A bill to fund the federal government and avert another shutdown also gave nursing home operators and other health care providers a significant extension on repaying advance Medicare payments offered through a COVID-19 stimulus program.
The Senate passed and President Trump last week signed a continuing resolution that included a provision to delay recoupments from the Medicare Accelerated and Advance Payment (AAP) Program, an initiative that floated future Medicare reimbursements to a wide spectrum of health care providers.
The program laid out $100 billion before the Centers for Medicare & Medicaid Services (CMS) shut it down in April, citing the direct aid distributed from the Provider Relief Fund and the Paycheck Protection Program (PPP) as reasons the advance payments had run their course.
The terms of the advance program allowed operators to access up to 100% of their predicted Medicare payments over the coming three months, with CMS then taking its repayment out of future reimbursements within 120 days of receipt.
“At the end of the 120-day period, the recoupment process will begin, and every claim submitted by the provider/supplier will be offset from the new claims to repay the accelerated/advanced payment,” CMS indicated at the time. “Thus, instead of receiving payment for newly submitted claims, the provider’s/supplier’s outstanding accelerated/advance payment balance is reduced by the claim payment amount.”
The continuing resolution extended the repayment period for an entire year, according to an analysis from law firm McGuireWoods.

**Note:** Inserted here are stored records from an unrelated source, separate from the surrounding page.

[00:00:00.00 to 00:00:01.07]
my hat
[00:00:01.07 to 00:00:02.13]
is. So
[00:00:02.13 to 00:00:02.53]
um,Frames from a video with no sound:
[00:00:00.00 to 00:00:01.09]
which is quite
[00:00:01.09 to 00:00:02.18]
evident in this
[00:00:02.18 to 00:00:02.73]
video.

In addition, the recoupment offsets will be capped at 25% of the full payment for the first 11 months thereafter, followed by six months with a 50% cap.

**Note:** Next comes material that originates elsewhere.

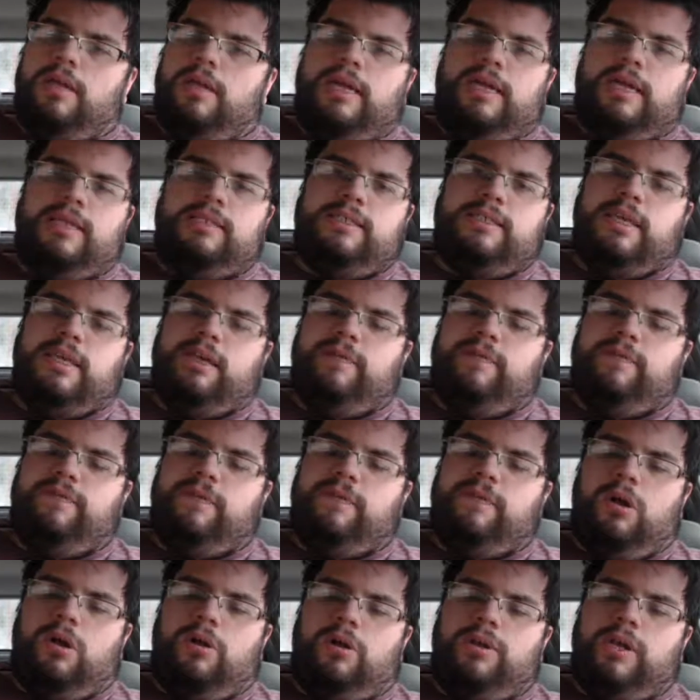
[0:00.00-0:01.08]
Like I said,
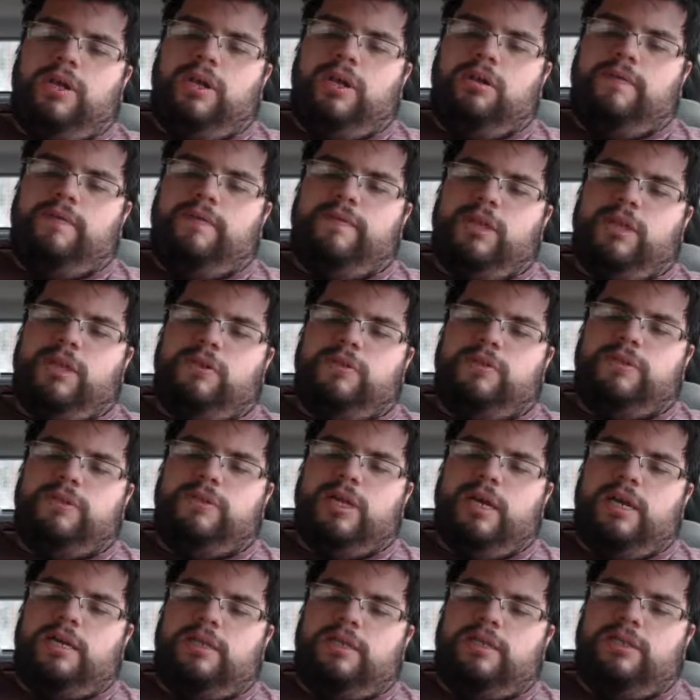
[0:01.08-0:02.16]
for all the other videos,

“This change effectively provides a full 29 months to repay the AAP amount in full,” McGuireWoods observed.
The bill also cuts the interest rate on any payments still due after that period from about 10% to 4%, the firm noted.
The move codifies a payment delay that had been expected within the skilled nursing industry; American Health Care Association (AHCA) CEO Mark Parkinson last month indicated that Medicare Administrative Contractors (MACs) have generally been ignoring the repayment requirements and providing full reimbursements to providers that have taken advantage of the program.
“All the policymakers understand we’re not in a position to pay the money back yet,” Parkinson said.
While the advance payment program brought quick liquidity to some operators in the space — Genesis HealthCare (NYSE: GEN) received $157 million through the program — not every skilled nursing operator elected to participate. Many lenders expected operators to use the funds to pay down their lines of credit, Sabra Health Care REIT (Nasdaq: SBRA) CEO Rick Matros observed in May, prompting providers to stay away.
“Most of our operators haven’t availed themselves of that piece,” Matros said about the advanced payment program.